Exercise directions: An exact reproduction of the records is required. Images must be left out.

[Stored data]
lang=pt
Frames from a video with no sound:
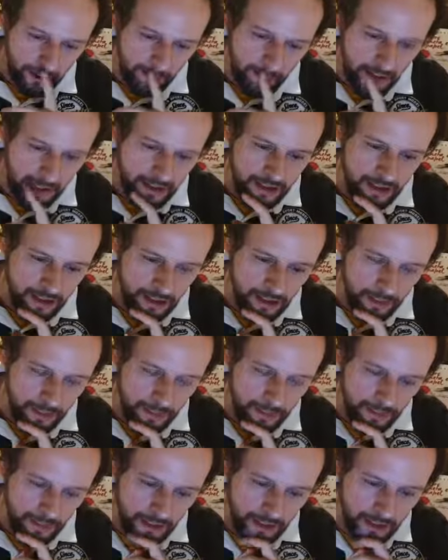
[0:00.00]
presidido
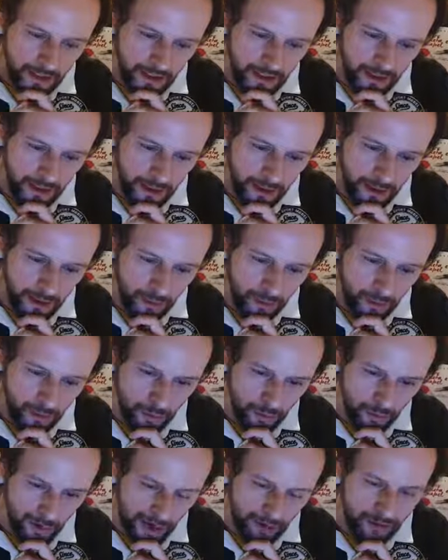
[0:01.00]
pelo querido
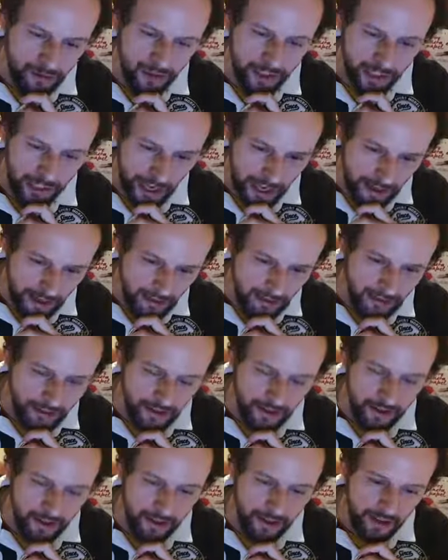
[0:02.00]
Marcos
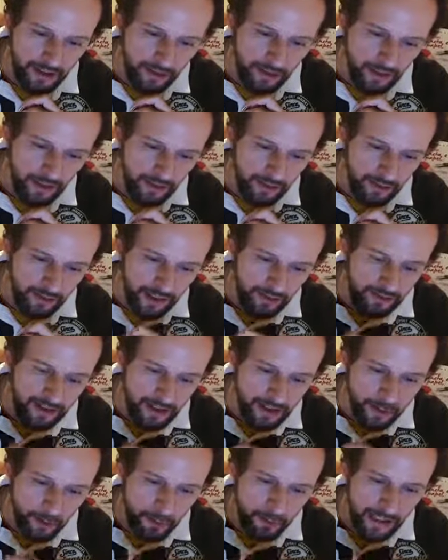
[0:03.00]
Linhares, vai
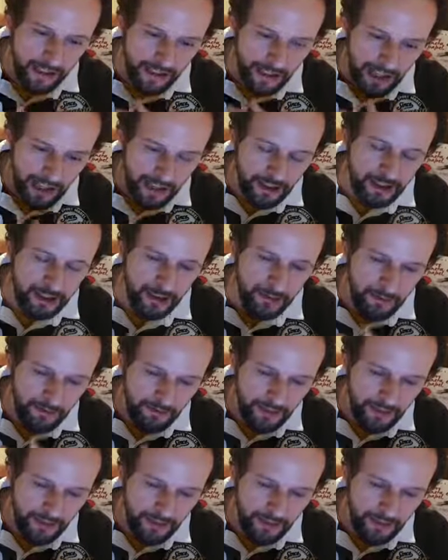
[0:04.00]
fazer uma homenagem.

Problem solution:
lang=pt
Frames from a video with no sound:
[0:00.00]
presidido
[0:01.00]
pelo querido
[0:02.00]
Marcos
[0:03.00]
Linhares, vai
[0:04.00]
fazer uma homenagem.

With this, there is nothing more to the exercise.